Original publication by David Danelski for news.ucr.edu on 12 December 2022
An insidious category of carcinogenic pollutants known as “forever chemicals” may not be so permanent after all.
University of California, Riverside, chemical engineering and environmental scientists recently published new methods to chemically break up these harmful substances found in drinking water into smaller compounds that are essentially harmless.
The patent-pending process infuses contaminated water with hydrogen, then blasts the water with high-energy, short-wavelength ultraviolet light. The hydrogen polarizes water molecules to make them more reactive, while the light catalyzes chemical reactions that destroy the pollutants, known as PFAS or poly- and per-fluoroalkyl substances.
This one-two punch breaks the strong fluorine-to-carbon chemicals bonds that make these pollutants so persistent and accumulative in the environment. In fact, the molecular destruction of PFAS increased from 10% to nearly 100% when compared to other ultraviolet water-treatment methods, while no other undesirable byproducts or impurities are generated, the UCR scientists reported in a paper recently published in the Journal of Hazardous Materials Letters.
What’s more, the cleanup technology is green.
“After the interaction, hydrogen will become water. The advantage of this technology is that it is very sustainable,” said Haizhou Liu, an associate professor in UCR’s Department of Chemical and Environmental Engineering and the corresponding author of the paper. The lead author of the paper, Gongde Chen, was a UCR project scientist who worked under Liu. Chen received his doctoral degree from UCR and now works as an engineer for the Santa Ana Regional Water Quality Control Board.
Liu’s laboratory developed the technology with help from a $400,000 grant from the National Science Foundation.
PFAS are a family of thousands of chemical compounds characterized by fully fluorinated carbon atoms with stubbornly strong chemical bonds that last indefinitely in the environment – hence the moniker “forever chemicals.”
These compounds came into widespread use in thousands of consumer products starting in the 1940s because of their ability to resist heat, water, and lipids.
Examples of PFAS-containing products include grease-resistant paper wrappers and containers such as microwave popcorn bags, pizza boxes, and candy wrappers; stain and water repellents used on carpets, upholstery, clothing, and other fabrics; cleaning products; non-stick cookware; and paints, varnishes, and sealants, according to the U.S. Environmental Protection Agency, or EPA.
Since these compounds persist and accumulate in the environment, dairy products and meat from animals exposed to PFAS are also sources of these compounds. In fact, PFAS are so ubiquitous, scientists have found them in the blood of nearly all people tested, according to a California legislative analysis.

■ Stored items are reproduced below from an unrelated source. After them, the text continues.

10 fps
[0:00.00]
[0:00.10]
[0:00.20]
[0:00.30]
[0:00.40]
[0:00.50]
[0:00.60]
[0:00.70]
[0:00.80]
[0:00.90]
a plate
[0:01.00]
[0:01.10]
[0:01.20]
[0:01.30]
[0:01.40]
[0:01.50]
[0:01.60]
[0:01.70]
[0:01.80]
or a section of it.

Studies have linked exposure to certain levels of PFAS to many ill health effects, including increased risk for prostate, kidney, and testicular cancers, according to the EPA.

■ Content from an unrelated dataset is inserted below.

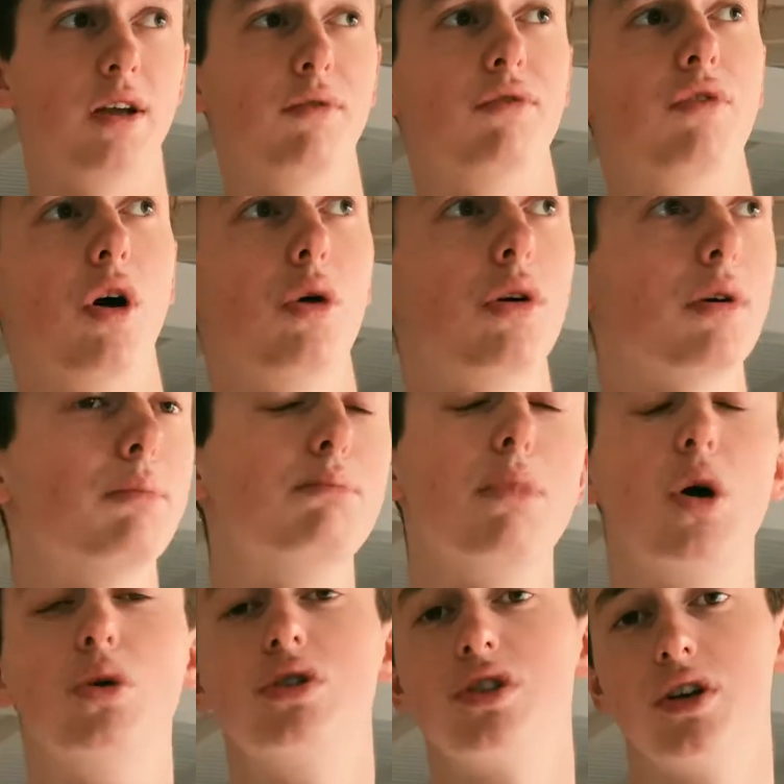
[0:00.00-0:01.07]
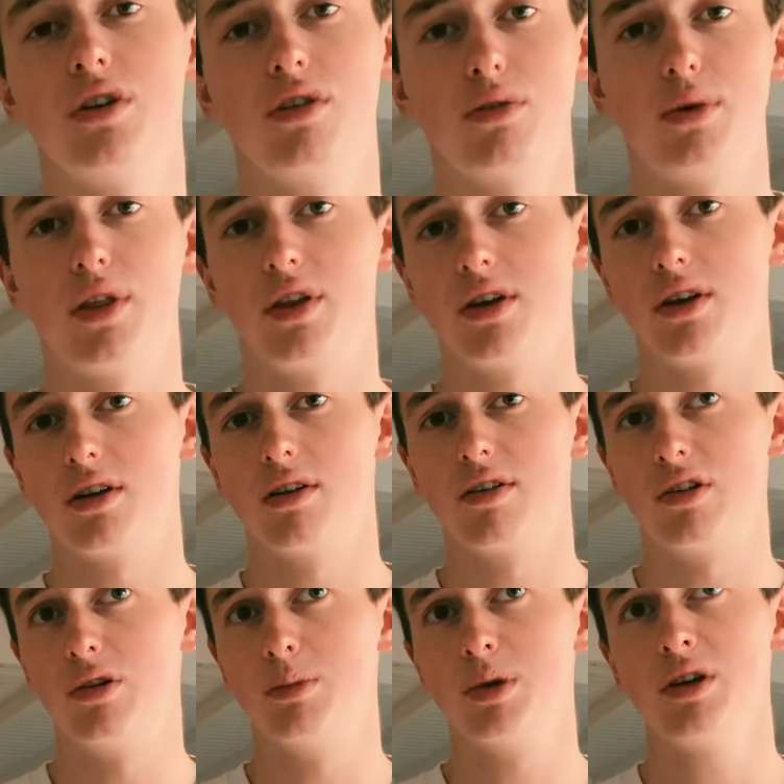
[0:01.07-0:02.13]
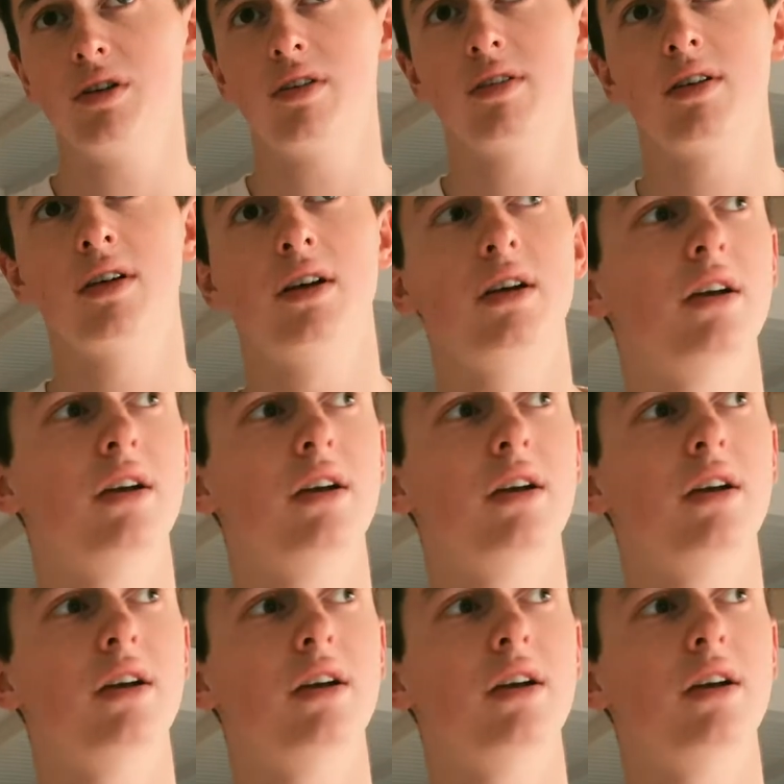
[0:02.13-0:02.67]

evoke emotions within consumers,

Exposure to these pollutants also may lead to decreased fertility or increased high blood pressure in pregnant women, developmental effects or delays in children, low birth weight, and accelerated puberty. PFAS compounds also have been found to compromise the immune system’s ability to fight infections and to interfere with hormone function.
Because of these health effects, federal and state officials are promulgating new cleanup standards for PFAS in drinking water and in groundwater below or emanating from toxic cleanup sites.

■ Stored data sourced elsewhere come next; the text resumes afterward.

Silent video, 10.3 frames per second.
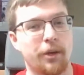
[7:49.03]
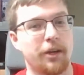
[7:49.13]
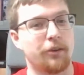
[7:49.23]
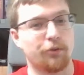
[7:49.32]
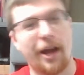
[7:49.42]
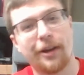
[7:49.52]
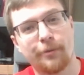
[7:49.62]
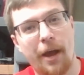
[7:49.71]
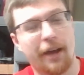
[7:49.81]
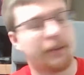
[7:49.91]
in trash
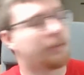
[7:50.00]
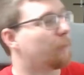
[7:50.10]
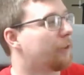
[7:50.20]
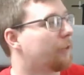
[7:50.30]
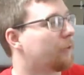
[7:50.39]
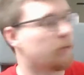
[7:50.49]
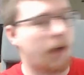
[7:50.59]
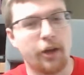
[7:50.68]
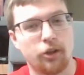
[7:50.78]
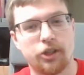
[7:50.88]
bags with
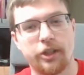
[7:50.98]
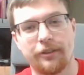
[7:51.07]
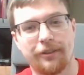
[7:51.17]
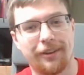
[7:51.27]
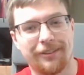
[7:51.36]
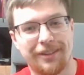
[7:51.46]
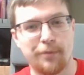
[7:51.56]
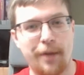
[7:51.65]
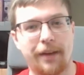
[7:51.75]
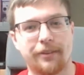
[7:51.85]
dryer sheets and tea
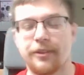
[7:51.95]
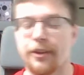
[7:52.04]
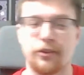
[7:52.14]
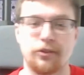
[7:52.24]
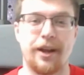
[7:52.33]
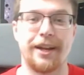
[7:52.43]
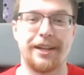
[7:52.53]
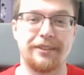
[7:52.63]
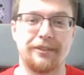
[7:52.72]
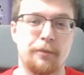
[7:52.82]
bags in there to try and
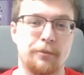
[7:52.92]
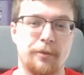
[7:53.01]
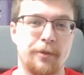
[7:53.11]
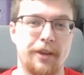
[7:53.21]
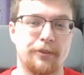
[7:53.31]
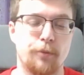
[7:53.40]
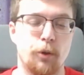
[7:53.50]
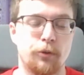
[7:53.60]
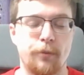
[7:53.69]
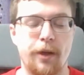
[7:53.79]
eat up some of that
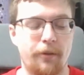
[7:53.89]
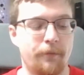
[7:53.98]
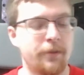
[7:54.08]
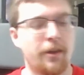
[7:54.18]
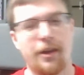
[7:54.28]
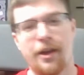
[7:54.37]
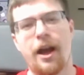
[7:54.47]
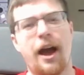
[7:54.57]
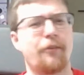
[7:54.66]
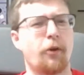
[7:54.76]
smoke smell.
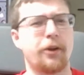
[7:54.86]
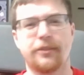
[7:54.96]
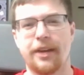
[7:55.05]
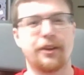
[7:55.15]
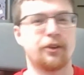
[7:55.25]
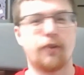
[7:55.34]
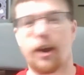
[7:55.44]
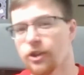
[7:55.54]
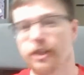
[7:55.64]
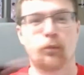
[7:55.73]
I've already taken a
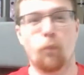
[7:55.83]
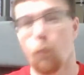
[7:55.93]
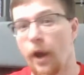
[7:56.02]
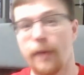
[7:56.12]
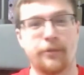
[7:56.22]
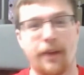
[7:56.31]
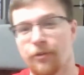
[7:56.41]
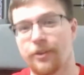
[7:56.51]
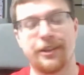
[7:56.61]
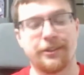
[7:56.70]
dryer sheet and wiped
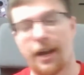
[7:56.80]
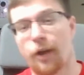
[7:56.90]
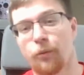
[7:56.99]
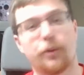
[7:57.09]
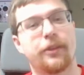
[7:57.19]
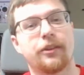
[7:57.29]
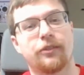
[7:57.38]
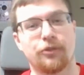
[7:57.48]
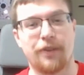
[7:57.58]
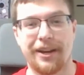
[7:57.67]
everything down with it
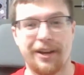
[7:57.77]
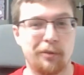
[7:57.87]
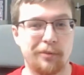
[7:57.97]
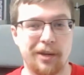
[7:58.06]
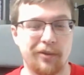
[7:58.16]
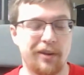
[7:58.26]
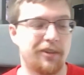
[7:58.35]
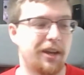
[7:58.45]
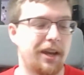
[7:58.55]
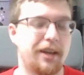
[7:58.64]
to try and help get rid of
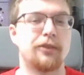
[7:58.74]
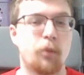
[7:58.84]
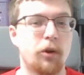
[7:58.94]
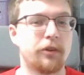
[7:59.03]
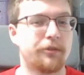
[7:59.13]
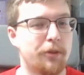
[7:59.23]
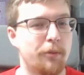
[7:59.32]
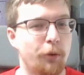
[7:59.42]
it, and it's worked for the most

The EPA this fall took public comments on plans to designate two PFAS substances — perfluorooctanoic acid and perfluorooctanesulfonic acid — as hazardous substances under the federal Superfund toxic site cleanup laws. If this regulation is approved, it would hold polluters accountable for cleaning up their contamination.
In California, the State Water Resources Control Board issued an order this year for public drinking water providers to test for PFAS. If the testing exceeds specified levels, the providers must issue public notifications, remove the source or sources, or treat or blend the water.
Given the regulatory push, Liu’s laboratory team is “marching toward commercialization” with help from a $50,000 proof-of-concept grant from UCR’s Office of Technology Partnership to scale up this technology to handle larger volumes of water, Liu said.
The technology involves emitting short-wavelength ultraviolet light into treatment tanks to excite water molecules.
“We are optimizing it by trying to make this technology versatile for a wide range of PFAS-contaminated source waters,” Liu said. “The technology has shown very promising results in the destruction of PFAS in both drinking water and different types of industrial wastewater.”